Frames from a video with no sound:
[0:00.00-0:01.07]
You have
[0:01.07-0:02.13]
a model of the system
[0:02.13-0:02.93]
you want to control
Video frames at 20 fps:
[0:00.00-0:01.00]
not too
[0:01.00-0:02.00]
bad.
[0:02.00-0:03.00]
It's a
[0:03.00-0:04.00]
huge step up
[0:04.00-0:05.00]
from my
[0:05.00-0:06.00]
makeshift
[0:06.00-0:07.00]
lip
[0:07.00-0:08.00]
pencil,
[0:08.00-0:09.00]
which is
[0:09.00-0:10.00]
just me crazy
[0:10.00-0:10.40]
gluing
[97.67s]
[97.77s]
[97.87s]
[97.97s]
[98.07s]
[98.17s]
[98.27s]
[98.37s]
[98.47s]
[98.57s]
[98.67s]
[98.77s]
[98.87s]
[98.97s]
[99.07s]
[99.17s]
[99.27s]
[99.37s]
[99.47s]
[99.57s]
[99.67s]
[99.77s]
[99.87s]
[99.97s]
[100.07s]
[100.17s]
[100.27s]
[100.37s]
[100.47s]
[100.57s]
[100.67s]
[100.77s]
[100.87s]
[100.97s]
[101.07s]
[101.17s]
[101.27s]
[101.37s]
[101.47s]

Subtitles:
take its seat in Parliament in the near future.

Task requirements: Each entry must be set down exactly as it appears.

Output:
Frames from a video with no sound:
[0:00.00-0:01.07]
You have
[0:01.07-0:02.13]
a model of the system
[0:02.13-0:02.93]
you want to control
Video frames at 20 fps:
[0:00.00-0:01.00]
not too
[0:01.00-0:02.00]
bad.
[0:02.00-0:03.00]
It's a
[0:03.00-0:04.00]
huge step up
[0:04.00-0:05.00]
from my
[0:05.00-0:06.00]
makeshift
[0:06.00-0:07.00]
lip
[0:07.00-0:08.00]
pencil,
[0:08.00-0:09.00]
which is
[0:09.00-0:10.00]
just me crazy
[0:10.00-0:10.40]
gluing
[97.67s]
[97.77s]
[97.87s]
[97.97s]
[98.07s]
[98.17s]
[98.27s]
[98.37s]
[98.47s]
[98.57s]
[98.67s]
[98.77s]
[98.87s]
[98.97s]
[99.07s]
[99.17s]
[99.27s]
[99.37s]
[99.47s]
[99.57s]
[99.67s]
[99.77s]
[99.87s]
[99.97s]
[100.07s]
[100.17s]
[100.27s]
[100.37s]
[100.47s]
[100.57s]
[100.67s]
[100.77s]
[100.87s]
[100.97s]
[101.07s]
[101.17s]
[101.27s]
[101.37s]
[101.47s]

Subtitles:
take its seat in Parliament in the near future.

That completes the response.